• [RECORDS FOR THIS EXERCISE]

·····

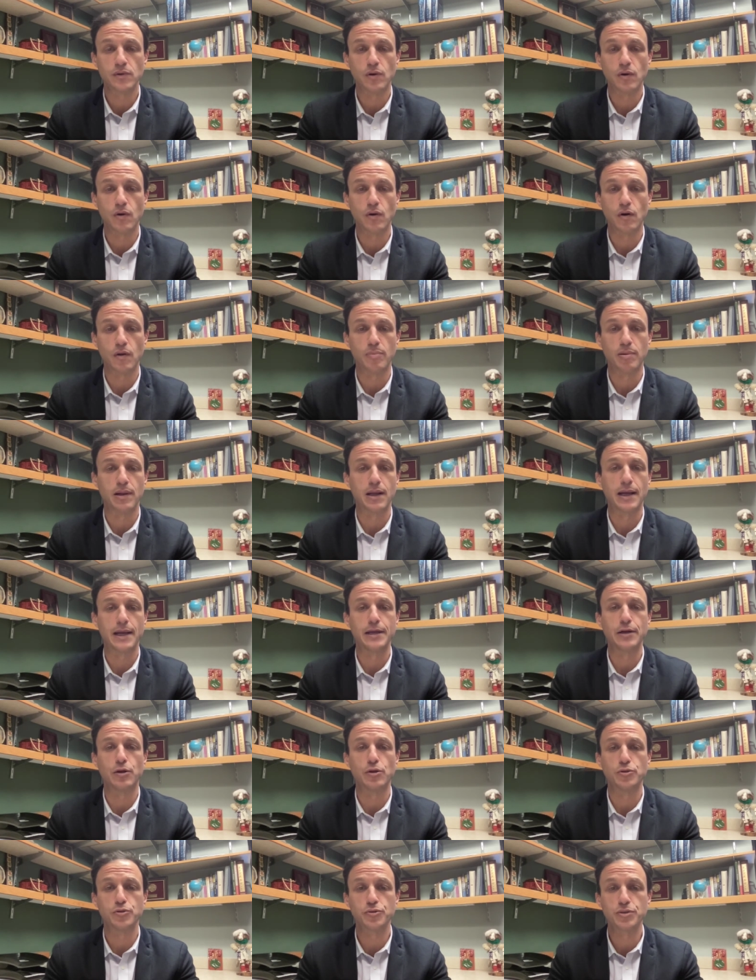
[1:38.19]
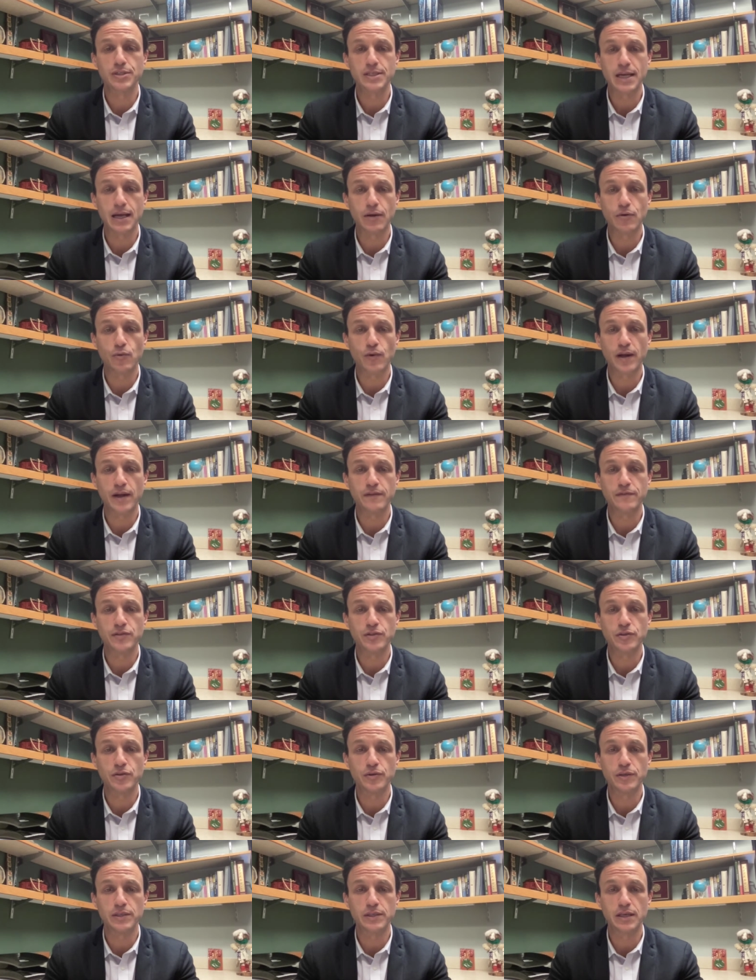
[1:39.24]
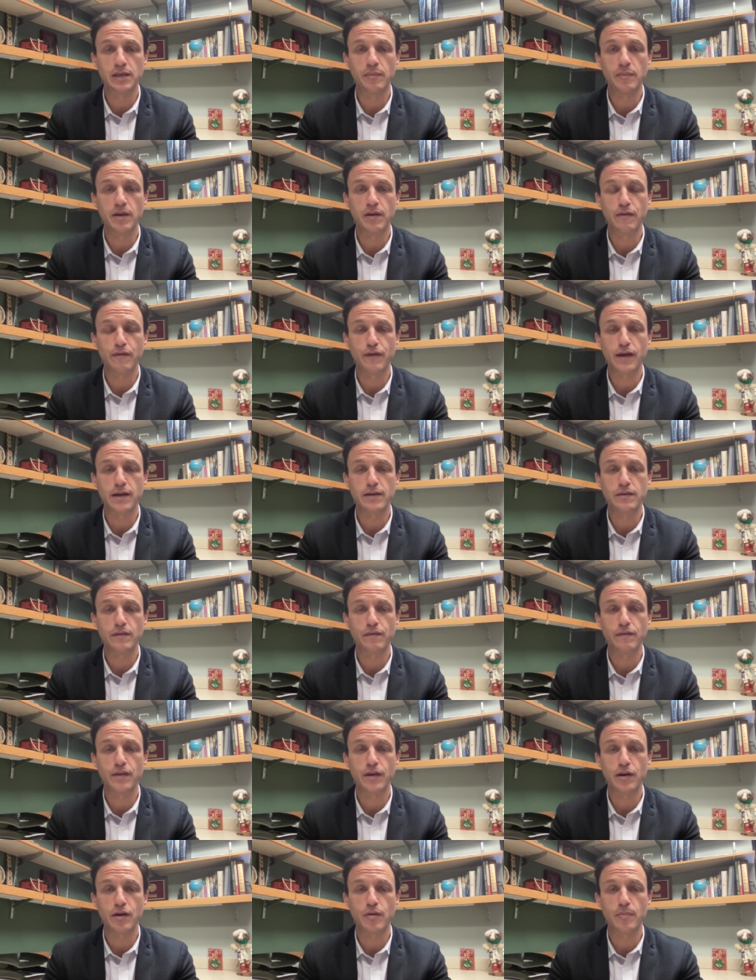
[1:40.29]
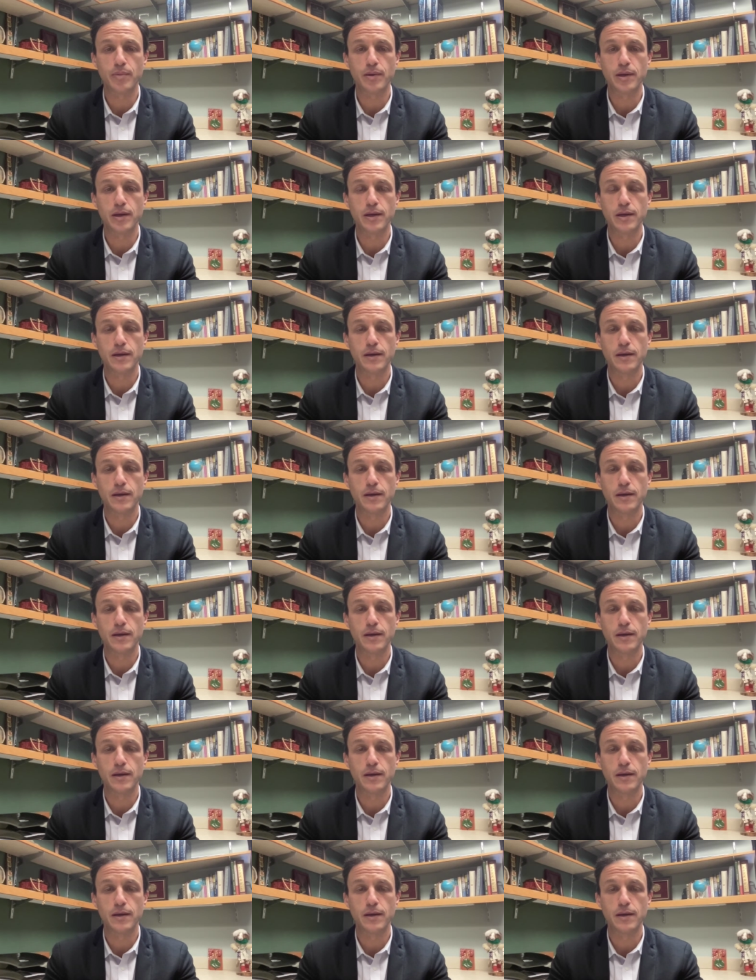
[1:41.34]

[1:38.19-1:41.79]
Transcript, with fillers: or applying ultrasound waves to it can be effective therapy.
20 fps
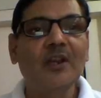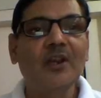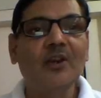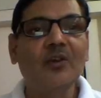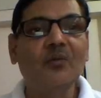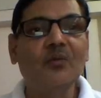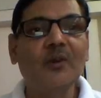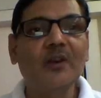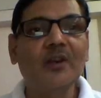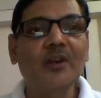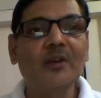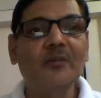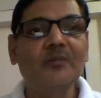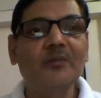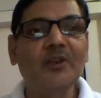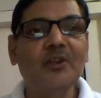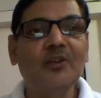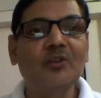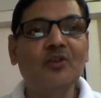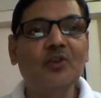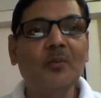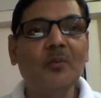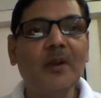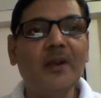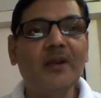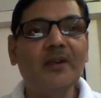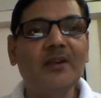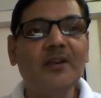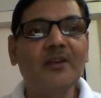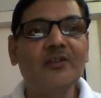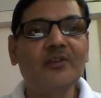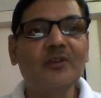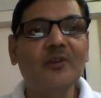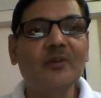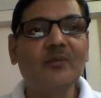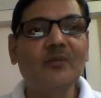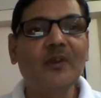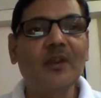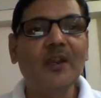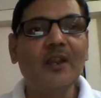one of the chromatids
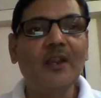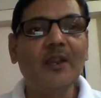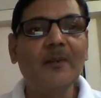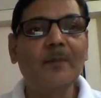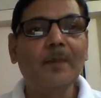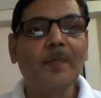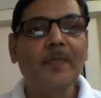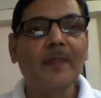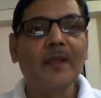of A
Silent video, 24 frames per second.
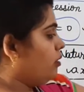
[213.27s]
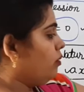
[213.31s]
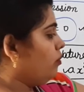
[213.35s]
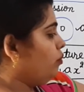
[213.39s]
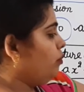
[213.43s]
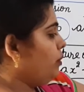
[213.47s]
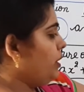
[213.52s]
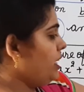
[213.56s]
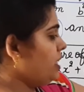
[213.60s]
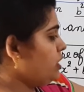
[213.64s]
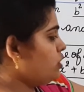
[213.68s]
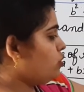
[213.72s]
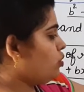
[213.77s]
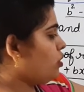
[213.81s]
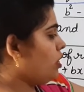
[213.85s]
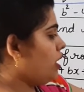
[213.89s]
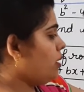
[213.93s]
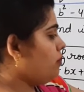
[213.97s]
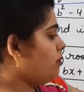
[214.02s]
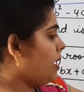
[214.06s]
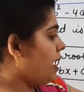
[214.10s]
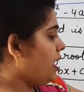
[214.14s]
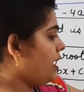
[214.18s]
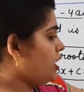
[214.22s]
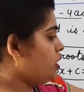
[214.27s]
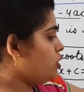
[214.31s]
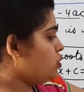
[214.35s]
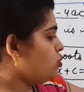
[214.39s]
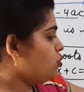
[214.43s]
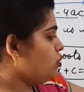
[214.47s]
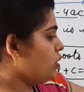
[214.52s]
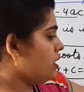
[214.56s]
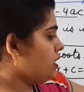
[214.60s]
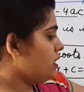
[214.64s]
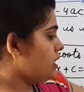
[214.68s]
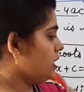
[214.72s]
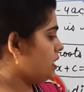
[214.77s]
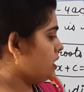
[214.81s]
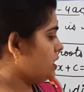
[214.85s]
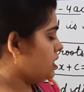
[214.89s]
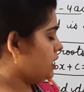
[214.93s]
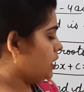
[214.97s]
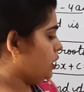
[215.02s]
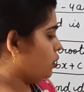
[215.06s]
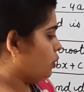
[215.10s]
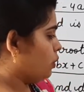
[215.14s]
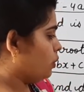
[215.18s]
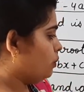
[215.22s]
b square minus 2ac is
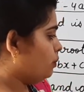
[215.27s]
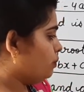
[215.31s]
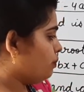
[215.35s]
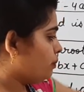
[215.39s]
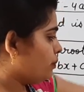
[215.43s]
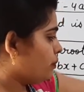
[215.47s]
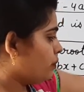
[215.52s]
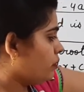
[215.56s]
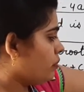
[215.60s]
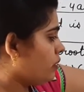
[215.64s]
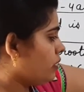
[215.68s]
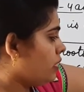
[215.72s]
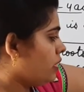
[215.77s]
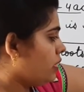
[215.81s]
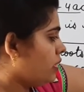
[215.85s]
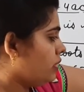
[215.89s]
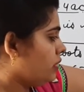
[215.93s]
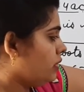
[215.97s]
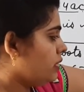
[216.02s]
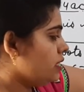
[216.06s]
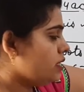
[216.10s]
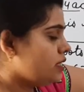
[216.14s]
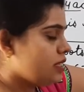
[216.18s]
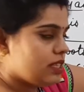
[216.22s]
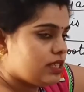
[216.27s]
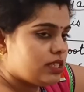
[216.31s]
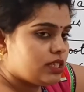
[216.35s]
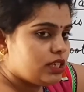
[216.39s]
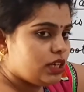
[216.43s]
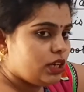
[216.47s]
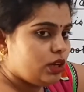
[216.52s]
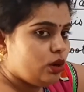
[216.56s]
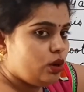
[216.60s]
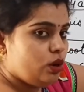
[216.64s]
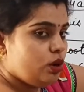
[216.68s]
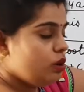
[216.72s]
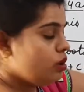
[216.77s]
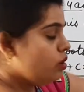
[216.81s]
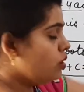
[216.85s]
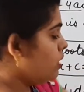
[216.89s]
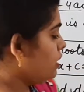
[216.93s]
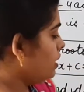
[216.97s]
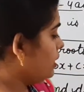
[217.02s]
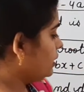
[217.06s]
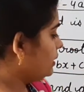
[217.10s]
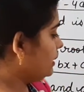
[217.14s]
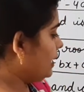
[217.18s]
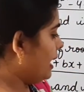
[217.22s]
0. This is 0.
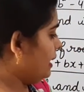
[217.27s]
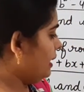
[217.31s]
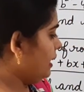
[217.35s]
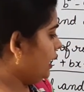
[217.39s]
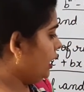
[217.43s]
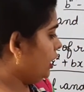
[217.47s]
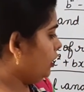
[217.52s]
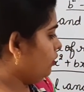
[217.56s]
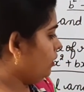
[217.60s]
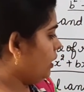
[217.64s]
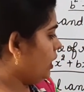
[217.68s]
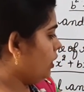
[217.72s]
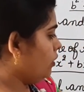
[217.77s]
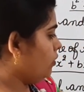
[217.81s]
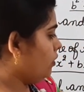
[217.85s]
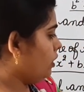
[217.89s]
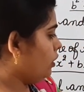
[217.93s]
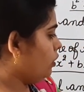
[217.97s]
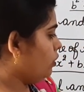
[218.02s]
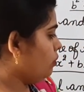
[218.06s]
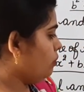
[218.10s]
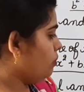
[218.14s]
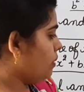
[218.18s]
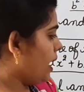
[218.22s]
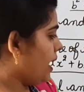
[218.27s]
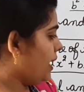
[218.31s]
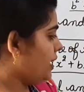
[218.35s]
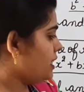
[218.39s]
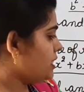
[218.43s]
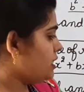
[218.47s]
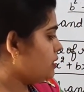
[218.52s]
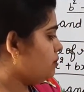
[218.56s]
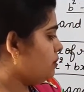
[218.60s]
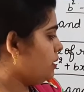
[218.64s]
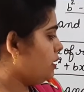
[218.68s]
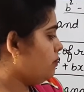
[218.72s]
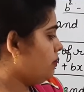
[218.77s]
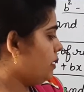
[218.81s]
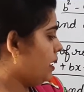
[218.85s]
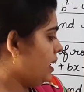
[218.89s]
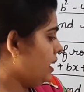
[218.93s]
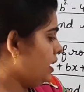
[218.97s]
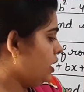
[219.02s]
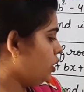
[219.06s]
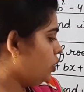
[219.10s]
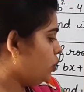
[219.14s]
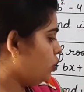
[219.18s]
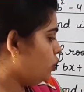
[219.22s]
Then it will equal to minus b
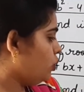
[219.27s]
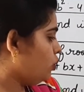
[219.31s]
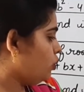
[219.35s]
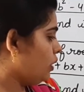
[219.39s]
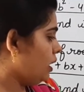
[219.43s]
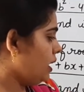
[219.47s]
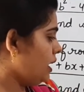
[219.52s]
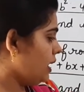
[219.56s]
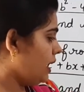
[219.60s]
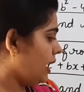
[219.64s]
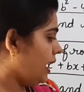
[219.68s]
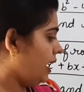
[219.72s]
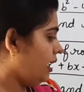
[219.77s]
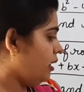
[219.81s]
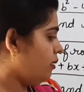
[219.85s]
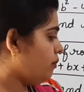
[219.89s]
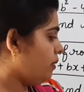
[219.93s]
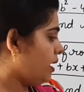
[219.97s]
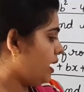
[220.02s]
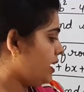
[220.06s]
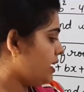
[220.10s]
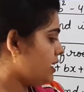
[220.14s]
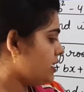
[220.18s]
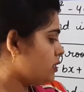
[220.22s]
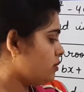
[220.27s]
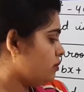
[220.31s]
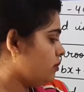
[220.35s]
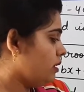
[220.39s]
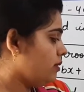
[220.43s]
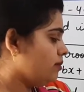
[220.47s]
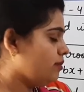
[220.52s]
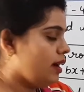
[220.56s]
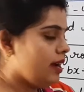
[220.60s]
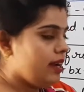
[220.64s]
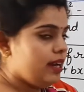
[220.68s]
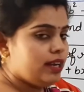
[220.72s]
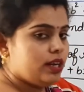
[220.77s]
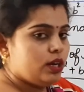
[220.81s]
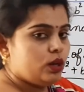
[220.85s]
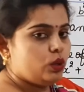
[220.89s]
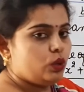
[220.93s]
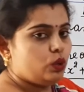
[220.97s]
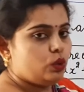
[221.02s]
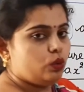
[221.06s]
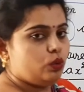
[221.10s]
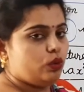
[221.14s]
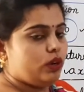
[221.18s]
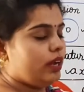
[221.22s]
by 2a and minus b by
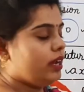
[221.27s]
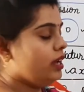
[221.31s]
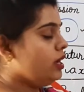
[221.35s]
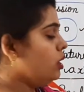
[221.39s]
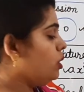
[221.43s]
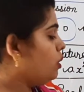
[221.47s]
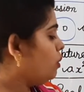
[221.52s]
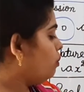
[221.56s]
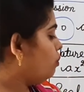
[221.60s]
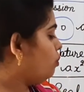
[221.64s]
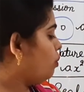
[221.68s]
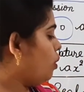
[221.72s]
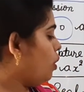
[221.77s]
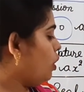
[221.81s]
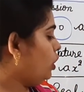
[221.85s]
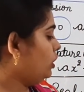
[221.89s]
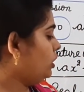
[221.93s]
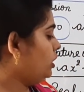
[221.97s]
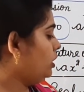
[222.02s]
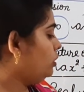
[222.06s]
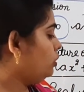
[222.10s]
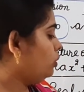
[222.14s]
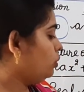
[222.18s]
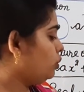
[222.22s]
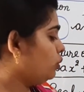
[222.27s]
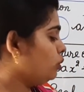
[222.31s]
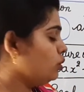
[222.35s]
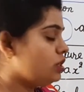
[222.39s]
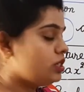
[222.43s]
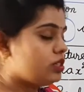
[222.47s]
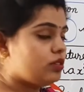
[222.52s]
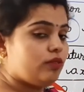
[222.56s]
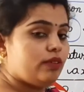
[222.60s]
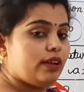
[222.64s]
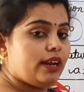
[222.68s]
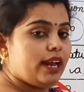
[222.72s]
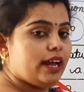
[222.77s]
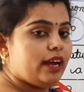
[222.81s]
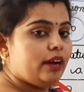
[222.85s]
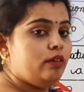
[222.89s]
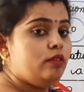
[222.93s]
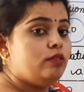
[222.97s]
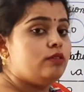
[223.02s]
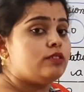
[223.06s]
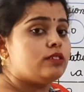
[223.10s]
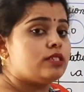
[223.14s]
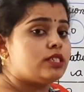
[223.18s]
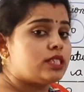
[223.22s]
2a. Both roots will
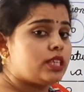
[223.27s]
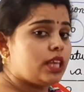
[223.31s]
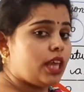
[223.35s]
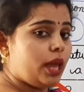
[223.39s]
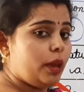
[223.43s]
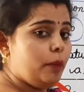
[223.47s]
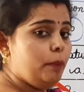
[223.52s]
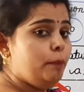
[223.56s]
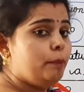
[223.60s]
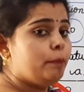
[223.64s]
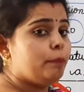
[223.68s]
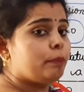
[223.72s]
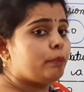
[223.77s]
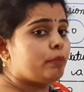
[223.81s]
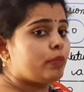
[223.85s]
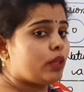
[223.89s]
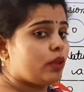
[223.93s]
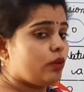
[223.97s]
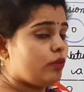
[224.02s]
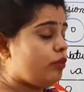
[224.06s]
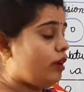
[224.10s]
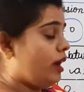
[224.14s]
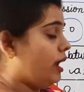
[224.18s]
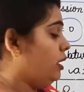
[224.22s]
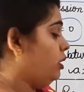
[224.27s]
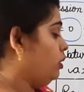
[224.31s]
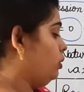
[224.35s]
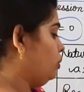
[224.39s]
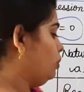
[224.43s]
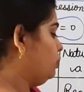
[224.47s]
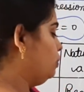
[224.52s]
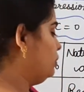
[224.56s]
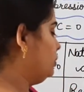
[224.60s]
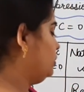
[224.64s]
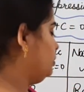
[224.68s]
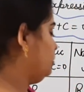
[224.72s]
have same value.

·····

• [WORK TO COMPLETE]
Leave out the images and copy every record above exactly.

• [EXPECTED ANSWER]
[1:38.19]
[1:39.24]
[1:40.29]
[1:41.34]

[1:38.19-1:41.79]
Transcript, with fillers: or applying ultrasound waves to it can be effective therapy.
20 fps
one of the chromatids
of A
Silent video, 24 frames per second.
[213.27s]
[213.31s]
[213.35s]
[213.39s]
[213.43s]
[213.47s]
[213.52s]
[213.56s]
[213.60s]
[213.64s]
[213.68s]
[213.72s]
[213.77s]
[213.81s]
[213.85s]
[213.89s]
[213.93s]
[213.97s]
[214.02s]
[214.06s]
[214.10s]
[214.14s]
[214.18s]
[214.22s]
[214.27s]
[214.31s]
[214.35s]
[214.39s]
[214.43s]
[214.47s]
[214.52s]
[214.56s]
[214.60s]
[214.64s]
[214.68s]
[214.72s]
[214.77s]
[214.81s]
[214.85s]
[214.89s]
[214.93s]
[214.97s]
[215.02s]
[215.06s]
[215.10s]
[215.14s]
[215.18s]
[215.22s]
b square minus 2ac is
[215.27s]
[215.31s]
[215.35s]
[215.39s]
[215.43s]
[215.47s]
[215.52s]
[215.56s]
[215.60s]
[215.64s]
[215.68s]
[215.72s]
[215.77s]
[215.81s]
[215.85s]
[215.89s]
[215.93s]
[215.97s]
[216.02s]
[216.06s]
[216.10s]
[216.14s]
[216.18s]
[216.22s]
[216.27s]
[216.31s]
[216.35s]
[216.39s]
[216.43s]
[216.47s]
[216.52s]
[216.56s]
[216.60s]
[216.64s]
[216.68s]
[216.72s]
[216.77s]
[216.81s]
[216.85s]
[216.89s]
[216.93s]
[216.97s]
[217.02s]
[217.06s]
[217.10s]
[217.14s]
[217.18s]
[217.22s]
0. This is 0.
[217.27s]
[217.31s]
[217.35s]
[217.39s]
[217.43s]
[217.47s]
[217.52s]
[217.56s]
[217.60s]
[217.64s]
[217.68s]
[217.72s]
[217.77s]
[217.81s]
[217.85s]
[217.89s]
[217.93s]
[217.97s]
[218.02s]
[218.06s]
[218.10s]
[218.14s]
[218.18s]
[218.22s]
[218.27s]
[218.31s]
[218.35s]
[218.39s]
[218.43s]
[218.47s]
[218.52s]
[218.56s]
[218.60s]
[218.64s]
[218.68s]
[218.72s]
[218.77s]
[218.81s]
[218.85s]
[218.89s]
[218.93s]
[218.97s]
[219.02s]
[219.06s]
[219.10s]
[219.14s]
[219.18s]
[219.22s]
Then it will equal to minus b
[219.27s]
[219.31s]
[219.35s]
[219.39s]
[219.43s]
[219.47s]
[219.52s]
[219.56s]
[219.60s]
[219.64s]
[219.68s]
[219.72s]
[219.77s]
[219.81s]
[219.85s]
[219.89s]
[219.93s]
[219.97s]
[220.02s]
[220.06s]
[220.10s]
[220.14s]
[220.18s]
[220.22s]
[220.27s]
[220.31s]
[220.35s]
[220.39s]
[220.43s]
[220.47s]
[220.52s]
[220.56s]
[220.60s]
[220.64s]
[220.68s]
[220.72s]
[220.77s]
[220.81s]
[220.85s]
[220.89s]
[220.93s]
[220.97s]
[221.02s]
[221.06s]
[221.10s]
[221.14s]
[221.18s]
[221.22s]
by 2a and minus b by
[221.27s]
[221.31s]
[221.35s]
[221.39s]
[221.43s]
[221.47s]
[221.52s]
[221.56s]
[221.60s]
[221.64s]
[221.68s]
[221.72s]
[221.77s]
[221.81s]
[221.85s]
[221.89s]
[221.93s]
[221.97s]
[222.02s]
[222.06s]
[222.10s]
[222.14s]
[222.18s]
[222.22s]
[222.27s]
[222.31s]
[222.35s]
[222.39s]
[222.43s]
[222.47s]
[222.52s]
[222.56s]
[222.60s]
[222.64s]
[222.68s]
[222.72s]
[222.77s]
[222.81s]
[222.85s]
[222.89s]
[222.93s]
[222.97s]
[223.02s]
[223.06s]
[223.10s]
[223.14s]
[223.18s]
[223.22s]
2a. Both roots will
[223.27s]
[223.31s]
[223.35s]
[223.39s]
[223.43s]
[223.47s]
[223.52s]
[223.56s]
[223.60s]
[223.64s]
[223.68s]
[223.72s]
[223.77s]
[223.81s]
[223.85s]
[223.89s]
[223.93s]
[223.97s]
[224.02s]
[224.06s]
[224.10s]
[224.14s]
[224.18s]
[224.22s]
[224.27s]
[224.31s]
[224.35s]
[224.39s]
[224.43s]
[224.47s]
[224.52s]
[224.56s]
[224.60s]
[224.64s]
[224.68s]
[224.72s]
have same value.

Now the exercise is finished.